Promotoria pede prisão perpétua para autor de chacina de paraibanos na Espanha

Patrick Gouveia é réu confesso e está preso desde 2016. Julgamento deve acontecer ainda no 1º semestre.




A promotoria de Guadalajara pediu a prisão permanente para François Patrick Nogueira Gouveia, reú confesso da chacina de uma família paraibana na cidade de Pioz, na Espanha. O pedido foi apresentado pelo Ministério Público espanhol na segunda-feira (5). A pena é uma espécie de condenação perpétua que pode ser revista a cada 25 anos.

Patrick está preso na Espanha desde outro de 2016. Ele confessou que matou e esquartejou o tio Marcos Campos Nogueira, a esposa dele, Janaína Américo, e os dois filhos do casal, de 1 e 4 anos de idade. O crime aconteceu em um chalé onde Patrick morava com os parentes, em agosto de 2016.

De acordo com o pedido da promotoria, que foi acompanhado pela assistência de acusação, Patrick deve ser enquadrado no artigo 140 do Código Penal do país, uma vez que matou duas pessoas com menos de dezesseis anos, seus primos de um e quatro anos. O réu ainda deveria ser enquadrado no artigo 139, que prevê uma pena de 15 a 25 anos em casos de assassinato, mas também deve responder pelas mortes do tio e da esposa no artigo 140 que prevê a prisão permanente por ter matado duas pessoas em um mesmo crime.

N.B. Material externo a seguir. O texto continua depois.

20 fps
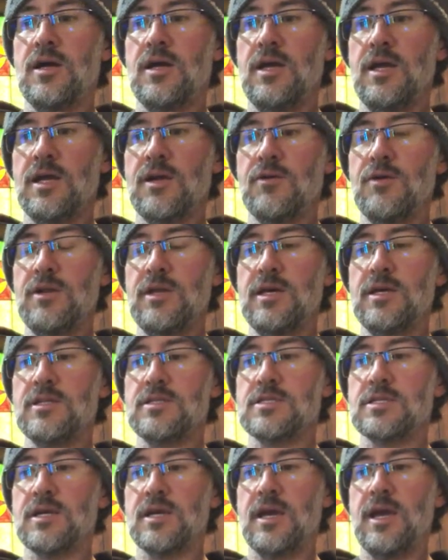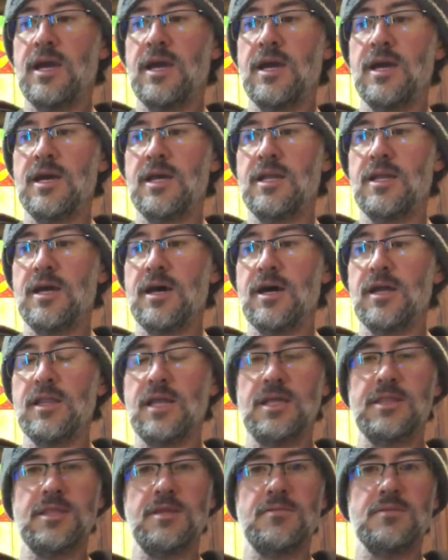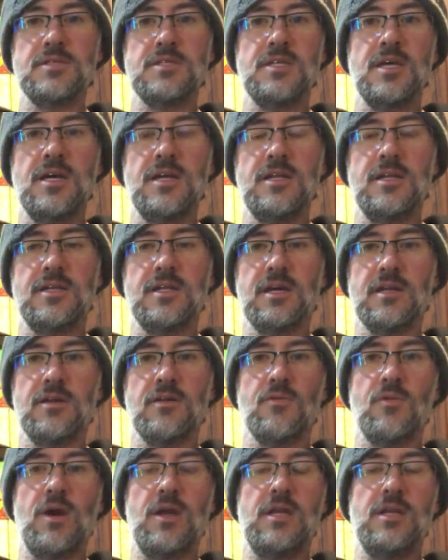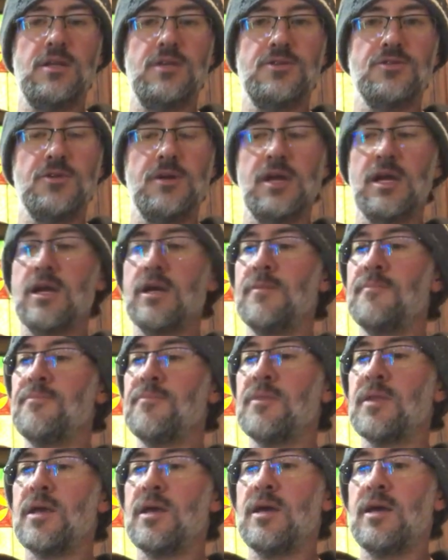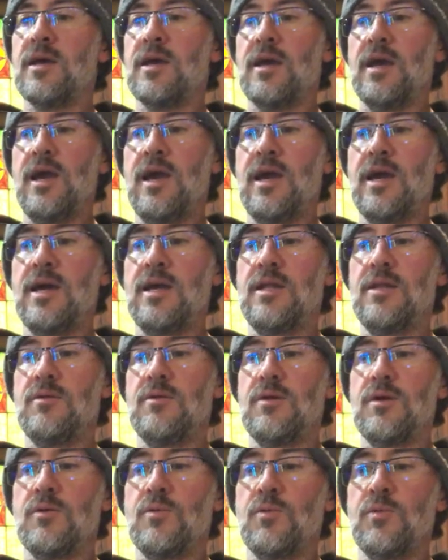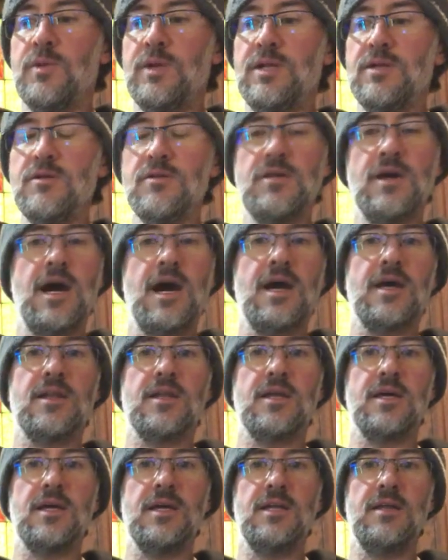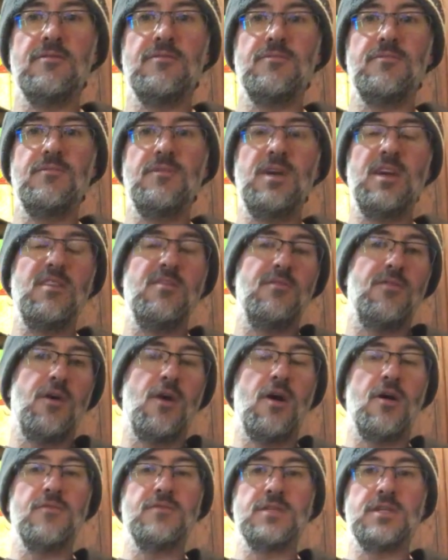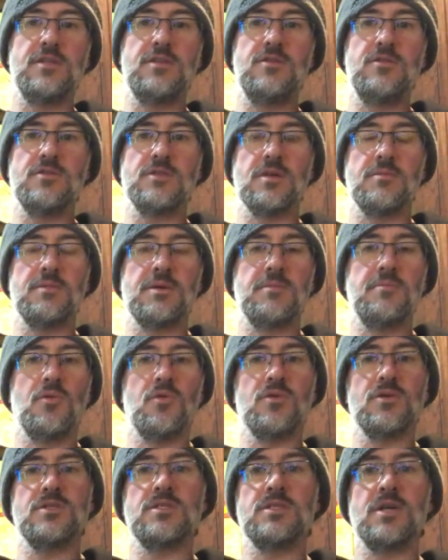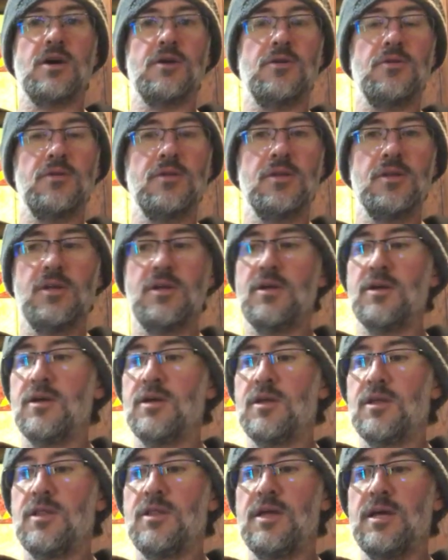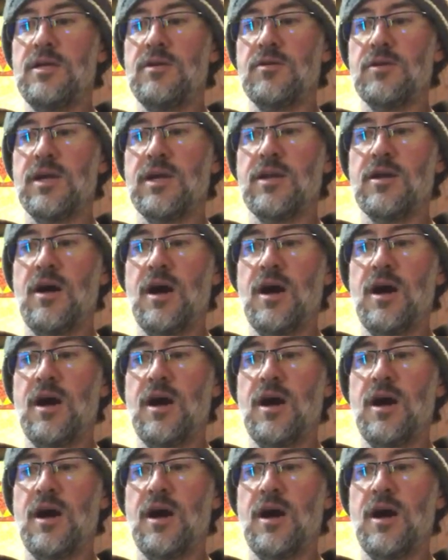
ingredients, and let them sit until they're ready to drink. And when we do that, it evolves into something more subtle than you'll get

Walfran Campos, tio de Patrick e irmão de Marcos, disse ao portal G1 que não acredita que o sobrinho tenha condições psicológicas de ser colocado em liberdade. Para ele, a melhor decisão será a condenção de Patrick à prisão perpétua.

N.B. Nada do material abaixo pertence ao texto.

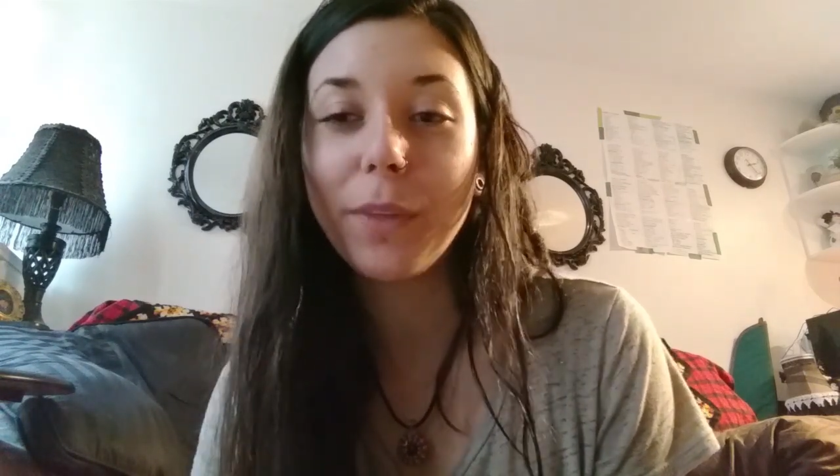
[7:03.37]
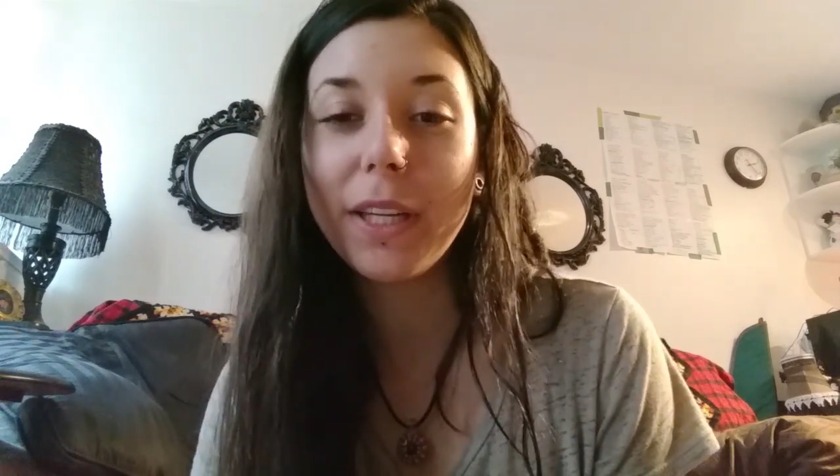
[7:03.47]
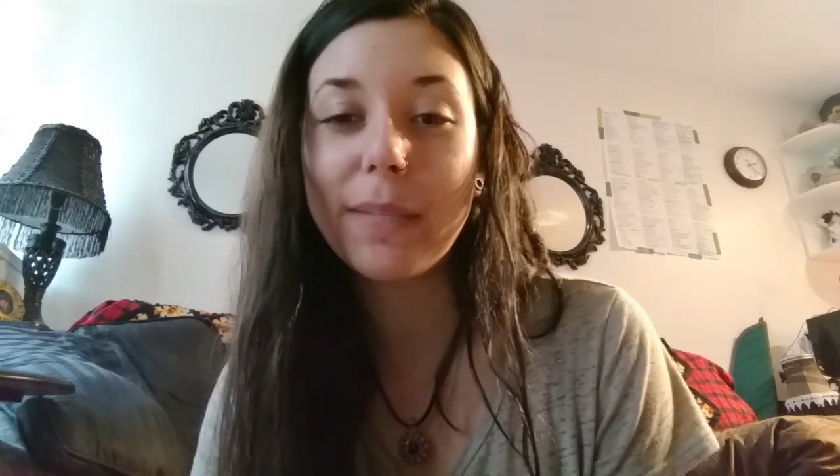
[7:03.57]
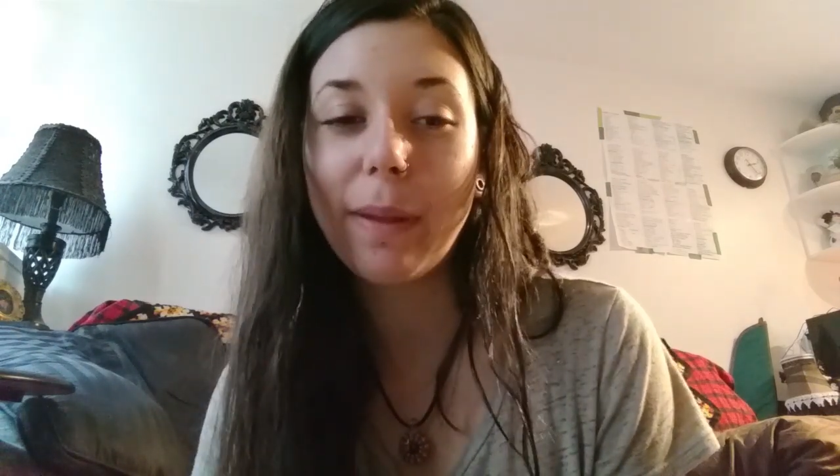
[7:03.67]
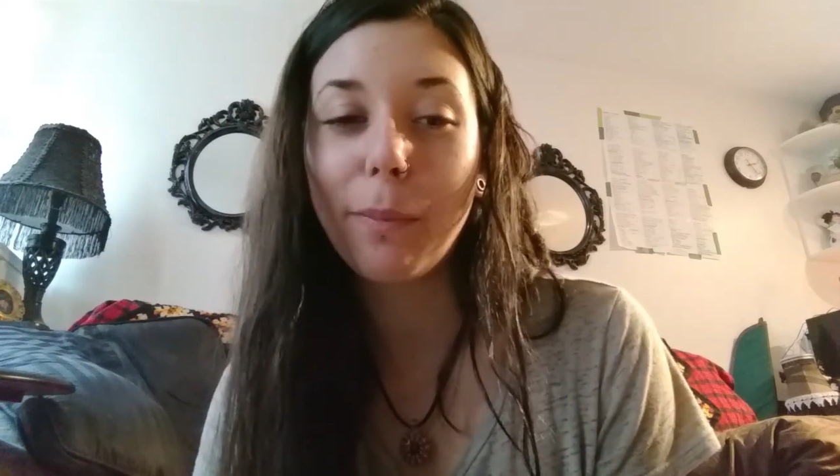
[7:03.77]

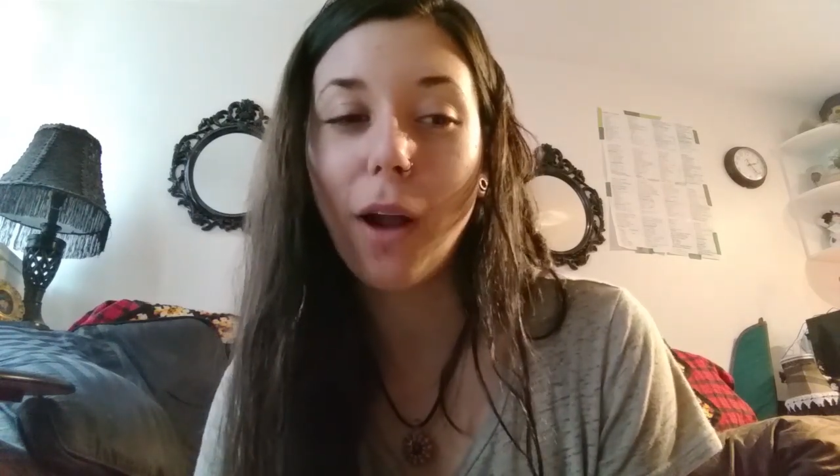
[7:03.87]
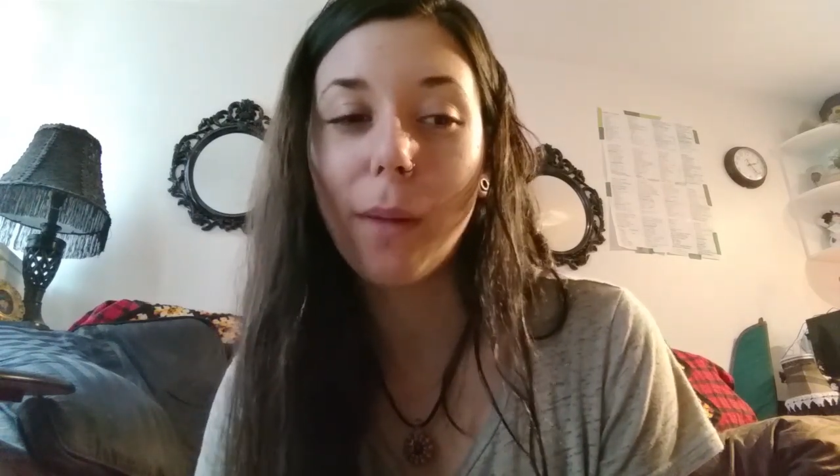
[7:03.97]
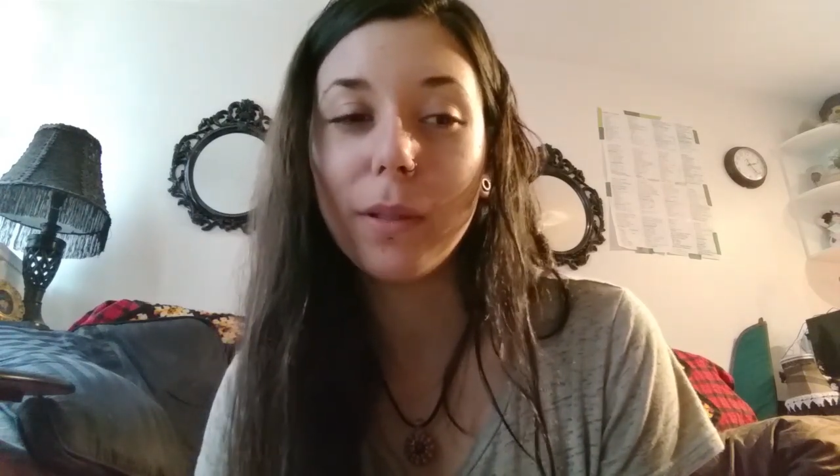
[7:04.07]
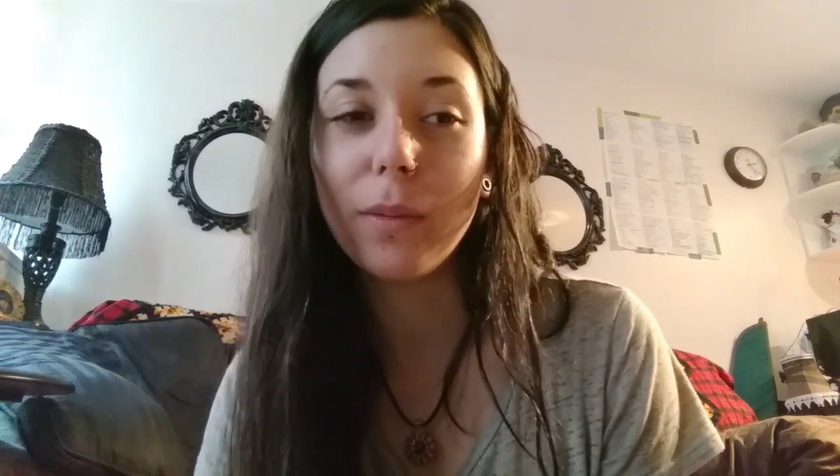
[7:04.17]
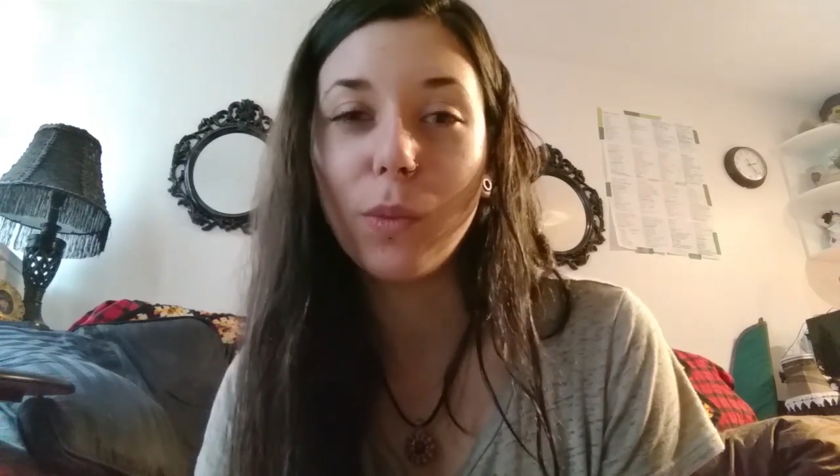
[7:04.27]
because my
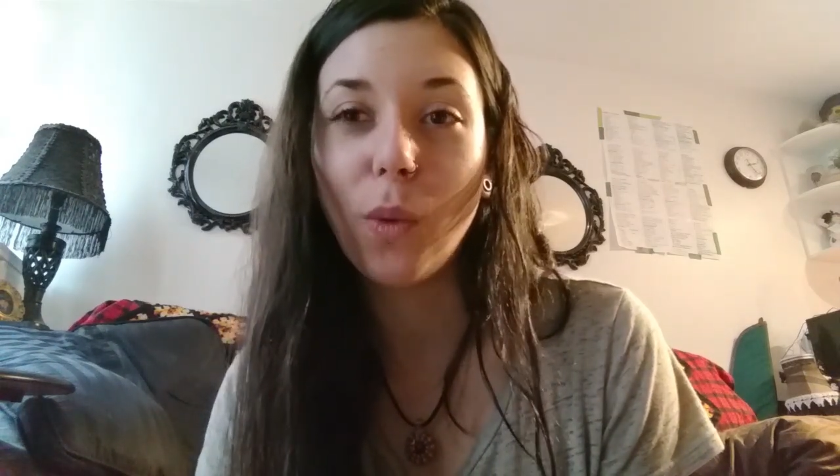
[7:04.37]
problem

A previsão é de que o júri do brasileiro aconteça ainda no primeiro semestre de 2018. Em 7 de fevereiro deste ano, a Justiça espanhola descartou as provas coletadas pelas autoridades brasileiras e deu por concluída a fase de instrução do processo.

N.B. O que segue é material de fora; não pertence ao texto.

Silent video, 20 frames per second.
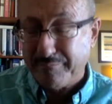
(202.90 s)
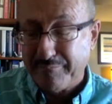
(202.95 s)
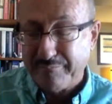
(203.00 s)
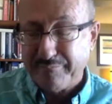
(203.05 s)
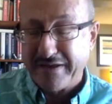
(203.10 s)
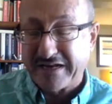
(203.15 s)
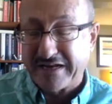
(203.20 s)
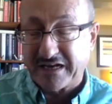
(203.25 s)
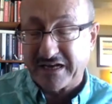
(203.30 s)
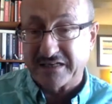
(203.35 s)

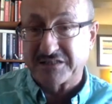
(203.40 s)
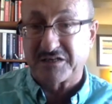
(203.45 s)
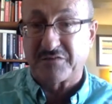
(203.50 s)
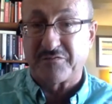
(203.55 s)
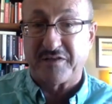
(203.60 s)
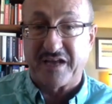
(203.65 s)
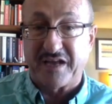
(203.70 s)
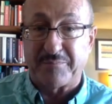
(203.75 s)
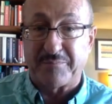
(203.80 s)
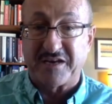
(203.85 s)
because of
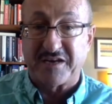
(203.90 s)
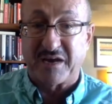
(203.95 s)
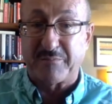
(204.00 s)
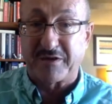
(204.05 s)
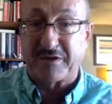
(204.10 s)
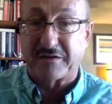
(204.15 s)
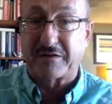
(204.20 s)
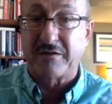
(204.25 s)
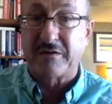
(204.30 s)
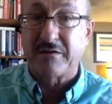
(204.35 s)
the
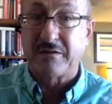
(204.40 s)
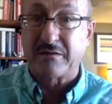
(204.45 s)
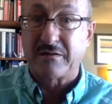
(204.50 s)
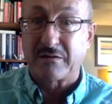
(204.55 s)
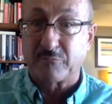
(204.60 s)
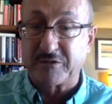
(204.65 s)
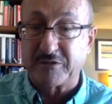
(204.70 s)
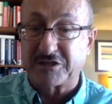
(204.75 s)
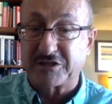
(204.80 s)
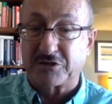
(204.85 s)
epidemic
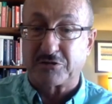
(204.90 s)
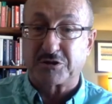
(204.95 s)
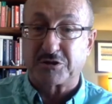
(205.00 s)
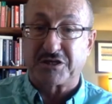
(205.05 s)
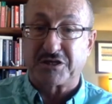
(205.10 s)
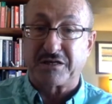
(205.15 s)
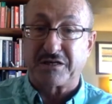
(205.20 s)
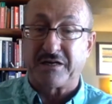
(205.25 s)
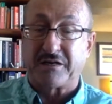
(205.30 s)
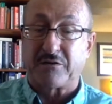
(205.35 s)

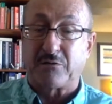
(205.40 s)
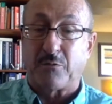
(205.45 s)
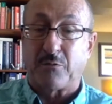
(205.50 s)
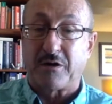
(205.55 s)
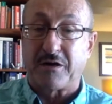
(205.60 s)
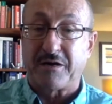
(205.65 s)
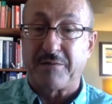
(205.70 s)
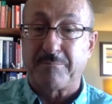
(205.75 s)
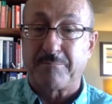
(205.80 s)
resurging in Hawaii.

Entre as provas que foram enviadas do Brasil estavam o contéudo do celular usado por Patrick quando voltou ao país depois do crime. Walfran disse que o aparelho tinha novas conversas entre o sobrinho e Marvin Henriques, que responde na Paraíba como partícipe da chacina por ter incentivado o assassinato de Marcos Nogueira por meio do WhatsApp. Marvin responde em liberdade.